You need to look at the value ‘parameters’, and that’s what you’ll see.

If you take the parameters array and splat it with *, then you’re asking
for ruby to do more.

On Wed, Jun 16, 2010 at 9:01 AM, Jarmo P. [email protected]
wrote:

   from :0

class is Array if some parameters given
=> nil

Hi, I think you might be a bit confused about how * works in your param
list. It will aggregate all the params into a single array:
lambda { |*params| params }.call 1 , 2 , 3 # => [1, 2, 3]

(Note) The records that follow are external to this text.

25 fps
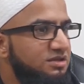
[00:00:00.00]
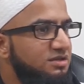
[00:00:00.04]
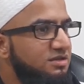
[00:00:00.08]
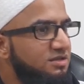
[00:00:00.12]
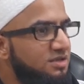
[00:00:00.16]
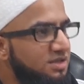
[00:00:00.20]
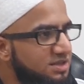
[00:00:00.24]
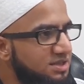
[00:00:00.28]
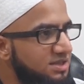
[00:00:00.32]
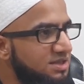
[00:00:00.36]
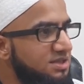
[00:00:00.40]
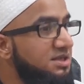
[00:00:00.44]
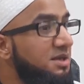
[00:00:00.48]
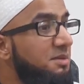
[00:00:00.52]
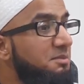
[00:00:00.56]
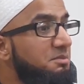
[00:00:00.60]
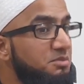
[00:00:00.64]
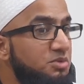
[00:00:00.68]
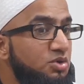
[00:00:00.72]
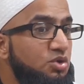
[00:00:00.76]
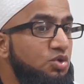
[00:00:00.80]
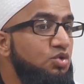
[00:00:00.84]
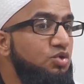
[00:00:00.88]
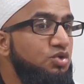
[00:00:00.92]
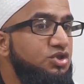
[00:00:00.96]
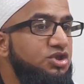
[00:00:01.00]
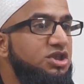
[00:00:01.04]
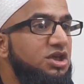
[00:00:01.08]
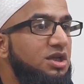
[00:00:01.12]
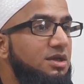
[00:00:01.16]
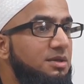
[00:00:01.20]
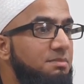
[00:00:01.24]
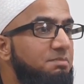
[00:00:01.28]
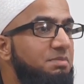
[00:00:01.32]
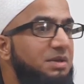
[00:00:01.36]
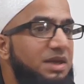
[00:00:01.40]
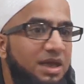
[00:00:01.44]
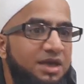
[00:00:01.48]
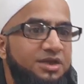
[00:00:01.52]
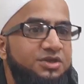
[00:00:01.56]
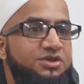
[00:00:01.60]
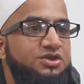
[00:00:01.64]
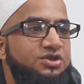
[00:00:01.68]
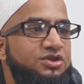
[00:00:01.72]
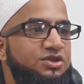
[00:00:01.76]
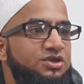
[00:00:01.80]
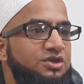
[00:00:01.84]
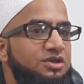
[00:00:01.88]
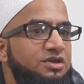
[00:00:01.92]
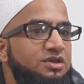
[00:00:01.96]
This is a mutual
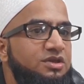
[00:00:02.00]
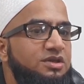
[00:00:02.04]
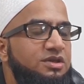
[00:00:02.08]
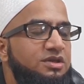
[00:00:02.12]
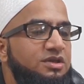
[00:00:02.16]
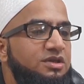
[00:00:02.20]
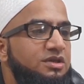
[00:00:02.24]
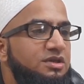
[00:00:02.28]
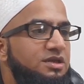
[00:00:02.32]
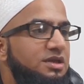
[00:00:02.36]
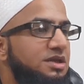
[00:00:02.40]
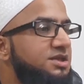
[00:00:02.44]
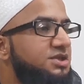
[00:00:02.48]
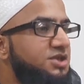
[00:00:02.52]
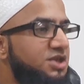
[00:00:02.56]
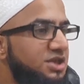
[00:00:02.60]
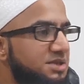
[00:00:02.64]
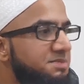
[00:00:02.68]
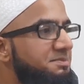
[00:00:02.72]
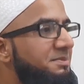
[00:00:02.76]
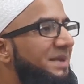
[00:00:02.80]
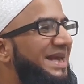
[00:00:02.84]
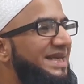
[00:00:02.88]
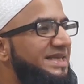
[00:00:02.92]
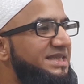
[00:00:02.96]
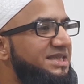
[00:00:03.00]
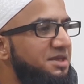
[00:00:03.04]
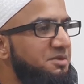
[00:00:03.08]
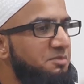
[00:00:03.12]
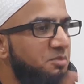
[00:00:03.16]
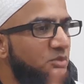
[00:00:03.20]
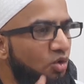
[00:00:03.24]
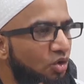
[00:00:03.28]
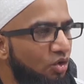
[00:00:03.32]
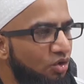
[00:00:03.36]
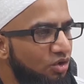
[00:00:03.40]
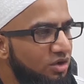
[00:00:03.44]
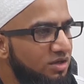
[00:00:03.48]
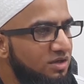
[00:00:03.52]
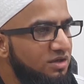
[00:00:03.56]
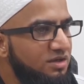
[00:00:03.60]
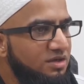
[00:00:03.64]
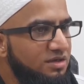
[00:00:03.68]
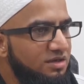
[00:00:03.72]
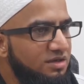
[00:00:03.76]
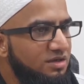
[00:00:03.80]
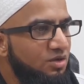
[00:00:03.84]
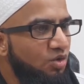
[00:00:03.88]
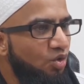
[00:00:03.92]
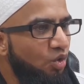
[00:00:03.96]
pledge. It just makes it more
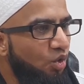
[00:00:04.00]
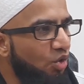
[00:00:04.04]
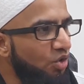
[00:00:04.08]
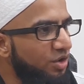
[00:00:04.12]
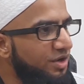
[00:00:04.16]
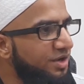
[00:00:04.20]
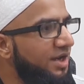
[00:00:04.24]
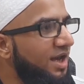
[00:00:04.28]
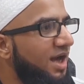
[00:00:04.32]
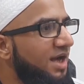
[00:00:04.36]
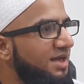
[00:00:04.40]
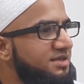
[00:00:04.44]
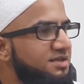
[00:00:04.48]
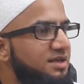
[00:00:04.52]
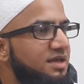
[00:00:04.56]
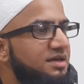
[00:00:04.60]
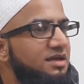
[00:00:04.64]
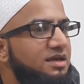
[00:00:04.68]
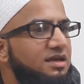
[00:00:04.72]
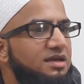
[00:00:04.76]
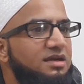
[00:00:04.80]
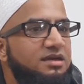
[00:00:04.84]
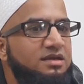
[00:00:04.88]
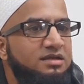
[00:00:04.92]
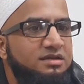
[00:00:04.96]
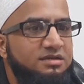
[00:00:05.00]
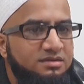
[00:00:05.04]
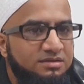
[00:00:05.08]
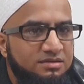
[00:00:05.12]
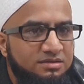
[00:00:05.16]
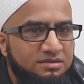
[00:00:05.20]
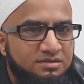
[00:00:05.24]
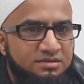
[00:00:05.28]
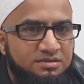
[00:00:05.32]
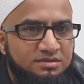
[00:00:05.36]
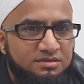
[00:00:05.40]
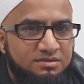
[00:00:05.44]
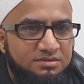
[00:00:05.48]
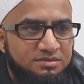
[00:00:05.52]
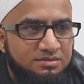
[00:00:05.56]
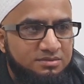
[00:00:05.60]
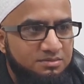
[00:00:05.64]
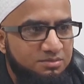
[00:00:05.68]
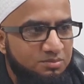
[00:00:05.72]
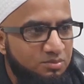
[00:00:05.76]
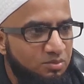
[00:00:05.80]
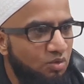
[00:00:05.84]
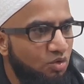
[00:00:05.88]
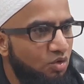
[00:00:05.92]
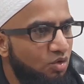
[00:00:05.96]
organized and
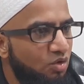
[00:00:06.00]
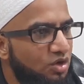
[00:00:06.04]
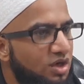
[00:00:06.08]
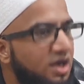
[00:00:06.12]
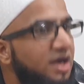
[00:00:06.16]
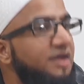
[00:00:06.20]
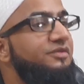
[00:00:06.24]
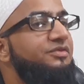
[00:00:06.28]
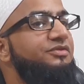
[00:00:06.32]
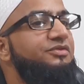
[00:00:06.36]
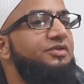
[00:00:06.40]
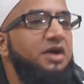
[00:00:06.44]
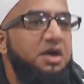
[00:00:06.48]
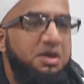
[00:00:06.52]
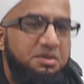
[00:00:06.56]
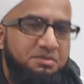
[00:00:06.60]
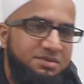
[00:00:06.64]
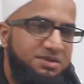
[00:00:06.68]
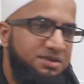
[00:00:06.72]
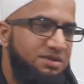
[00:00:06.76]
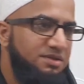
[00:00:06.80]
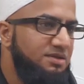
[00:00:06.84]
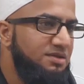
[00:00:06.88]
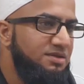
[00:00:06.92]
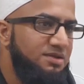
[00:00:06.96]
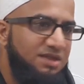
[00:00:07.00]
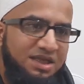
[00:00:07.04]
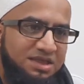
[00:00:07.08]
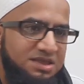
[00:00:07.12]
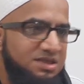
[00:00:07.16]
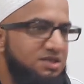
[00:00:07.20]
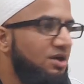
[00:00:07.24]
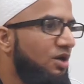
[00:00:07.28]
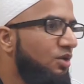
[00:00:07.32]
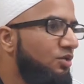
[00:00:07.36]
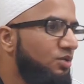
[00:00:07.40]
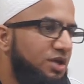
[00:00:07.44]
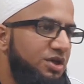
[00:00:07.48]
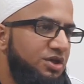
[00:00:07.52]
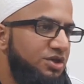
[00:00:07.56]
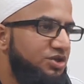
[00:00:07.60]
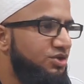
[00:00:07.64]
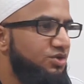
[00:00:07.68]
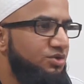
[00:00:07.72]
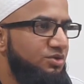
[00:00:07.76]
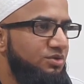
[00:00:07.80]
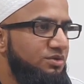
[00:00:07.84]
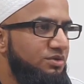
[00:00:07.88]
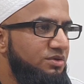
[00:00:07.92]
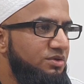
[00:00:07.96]
more confirmed. That's the only
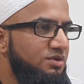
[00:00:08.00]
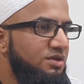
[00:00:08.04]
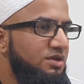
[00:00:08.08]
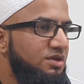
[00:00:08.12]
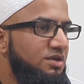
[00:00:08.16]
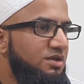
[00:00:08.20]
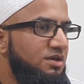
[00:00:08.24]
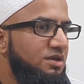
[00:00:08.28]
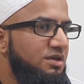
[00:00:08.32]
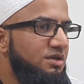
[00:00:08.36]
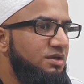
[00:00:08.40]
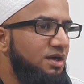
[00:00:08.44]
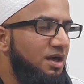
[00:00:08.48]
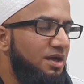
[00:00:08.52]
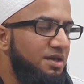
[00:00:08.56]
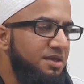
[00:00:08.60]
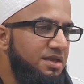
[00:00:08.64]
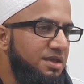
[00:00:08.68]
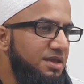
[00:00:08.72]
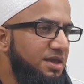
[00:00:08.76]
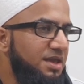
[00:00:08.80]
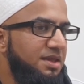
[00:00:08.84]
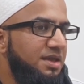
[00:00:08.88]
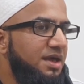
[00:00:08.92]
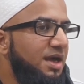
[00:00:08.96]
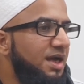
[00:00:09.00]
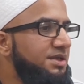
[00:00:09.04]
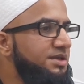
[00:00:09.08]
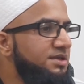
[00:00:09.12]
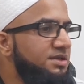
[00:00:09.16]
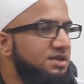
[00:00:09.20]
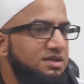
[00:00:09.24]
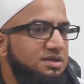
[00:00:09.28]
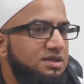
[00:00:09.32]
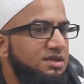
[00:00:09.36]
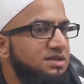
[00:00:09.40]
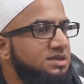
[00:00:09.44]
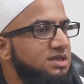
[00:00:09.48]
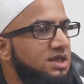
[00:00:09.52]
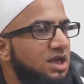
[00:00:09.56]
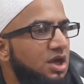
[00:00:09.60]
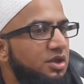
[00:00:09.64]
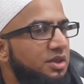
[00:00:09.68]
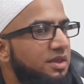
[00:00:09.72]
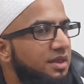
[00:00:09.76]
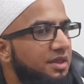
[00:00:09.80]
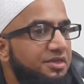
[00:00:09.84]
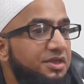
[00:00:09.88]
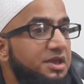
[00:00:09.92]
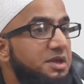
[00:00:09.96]
issue. Other than that, there's
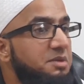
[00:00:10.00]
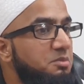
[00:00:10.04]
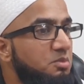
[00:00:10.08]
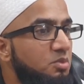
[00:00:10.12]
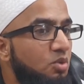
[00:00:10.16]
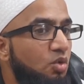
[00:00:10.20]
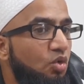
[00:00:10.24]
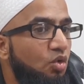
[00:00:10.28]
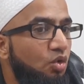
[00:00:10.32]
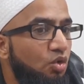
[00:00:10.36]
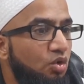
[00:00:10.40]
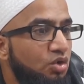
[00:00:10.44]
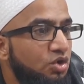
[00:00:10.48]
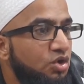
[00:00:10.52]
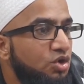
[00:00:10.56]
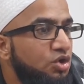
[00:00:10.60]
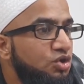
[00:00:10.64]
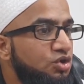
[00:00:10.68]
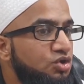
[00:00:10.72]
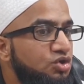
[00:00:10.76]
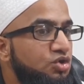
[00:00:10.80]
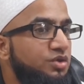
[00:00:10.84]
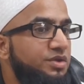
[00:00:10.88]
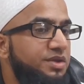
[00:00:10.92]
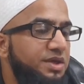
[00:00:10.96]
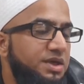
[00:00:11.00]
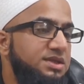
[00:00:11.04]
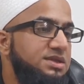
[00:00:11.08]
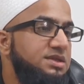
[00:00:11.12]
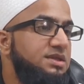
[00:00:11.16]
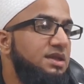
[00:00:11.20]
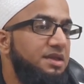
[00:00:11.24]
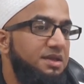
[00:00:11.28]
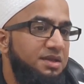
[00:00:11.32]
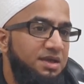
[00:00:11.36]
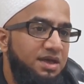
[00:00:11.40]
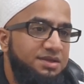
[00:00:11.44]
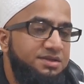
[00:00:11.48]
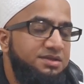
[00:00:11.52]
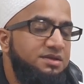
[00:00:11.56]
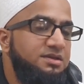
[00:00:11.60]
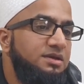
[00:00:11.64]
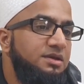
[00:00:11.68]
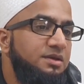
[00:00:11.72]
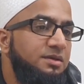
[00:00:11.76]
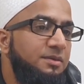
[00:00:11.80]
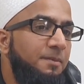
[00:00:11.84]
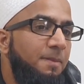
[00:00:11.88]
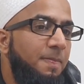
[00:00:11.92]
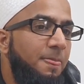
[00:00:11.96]
nothing more to this than that.
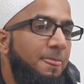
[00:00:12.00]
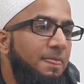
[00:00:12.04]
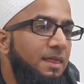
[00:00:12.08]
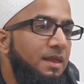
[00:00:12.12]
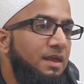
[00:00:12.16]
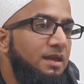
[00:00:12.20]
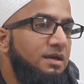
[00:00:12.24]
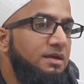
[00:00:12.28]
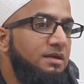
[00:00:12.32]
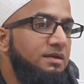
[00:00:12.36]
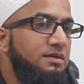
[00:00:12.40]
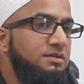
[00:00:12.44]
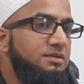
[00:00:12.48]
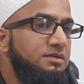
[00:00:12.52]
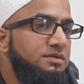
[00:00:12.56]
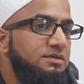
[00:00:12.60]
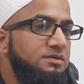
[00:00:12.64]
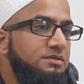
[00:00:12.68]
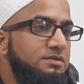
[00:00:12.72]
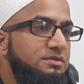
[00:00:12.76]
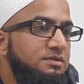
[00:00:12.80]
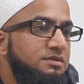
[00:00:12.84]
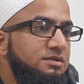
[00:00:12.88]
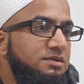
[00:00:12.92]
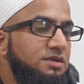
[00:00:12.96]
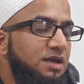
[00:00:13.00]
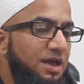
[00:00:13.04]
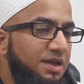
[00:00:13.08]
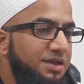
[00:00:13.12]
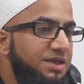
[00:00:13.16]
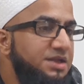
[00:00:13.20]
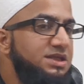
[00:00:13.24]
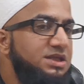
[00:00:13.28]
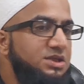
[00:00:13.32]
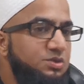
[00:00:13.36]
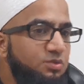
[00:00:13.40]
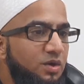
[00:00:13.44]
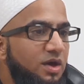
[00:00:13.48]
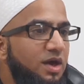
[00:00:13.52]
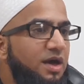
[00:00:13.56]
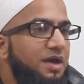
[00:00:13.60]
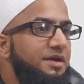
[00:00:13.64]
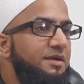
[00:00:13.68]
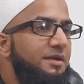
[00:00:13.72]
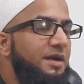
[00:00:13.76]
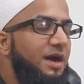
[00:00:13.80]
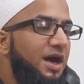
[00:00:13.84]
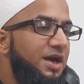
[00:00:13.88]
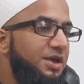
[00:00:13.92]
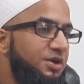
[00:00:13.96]
And this is why
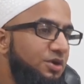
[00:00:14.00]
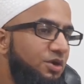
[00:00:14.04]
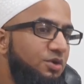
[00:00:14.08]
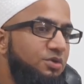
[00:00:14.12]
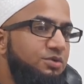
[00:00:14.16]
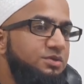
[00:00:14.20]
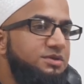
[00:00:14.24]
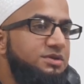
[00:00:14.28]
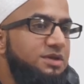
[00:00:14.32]
I know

So you can call class on it
lambda { |*params| params.class }.call 1 , 2 , 3 # => Array

return is a method invocation (at least in my mind) so you can “explode”
the
brackets here too, and it becomes like “return 1 , 2 , 3” which is
syntactically the same as “call 1 , 2 , 3”
lambda { |*params| return *params }.call 1 , 2 , 3 # => [1, 2, 3]

But there are two things that don’t really make sense. “1 , 2 , 3” all
by
itself is not valid Ruby. Leaving it on its own line like this
lambda { |*params| *params }.call 1 , 2 , 3 # => syntax error
Is like saying this
lambda { |*params| 1 , 2 , 3 }.call 1 , 2 , 3 # => syntax error

Since that is not valid, then what does it mean to say *params.class ?
Well,
first of all, the .class is evaluated first (not sure how to say that,
“higher binding” maybe?) The class is an Array. so this becomes “*Array”
which is probably not what you want, and only works, again, when passing
it
to return.
lambda { |*params| return *params.class }.call 1 , 2 , 3 # => Array
lambda { |*params| *params.class }.call 1 , 2 , 3 # => syntax error

So, in summary, I think this is what you were looking for:
lambda { |*params| params.class }.call 1 , 2 , 3 # => Array

Brian and Josh - thank You both for these fine answers. I got my
understanding now about what’s happening behind the scenes.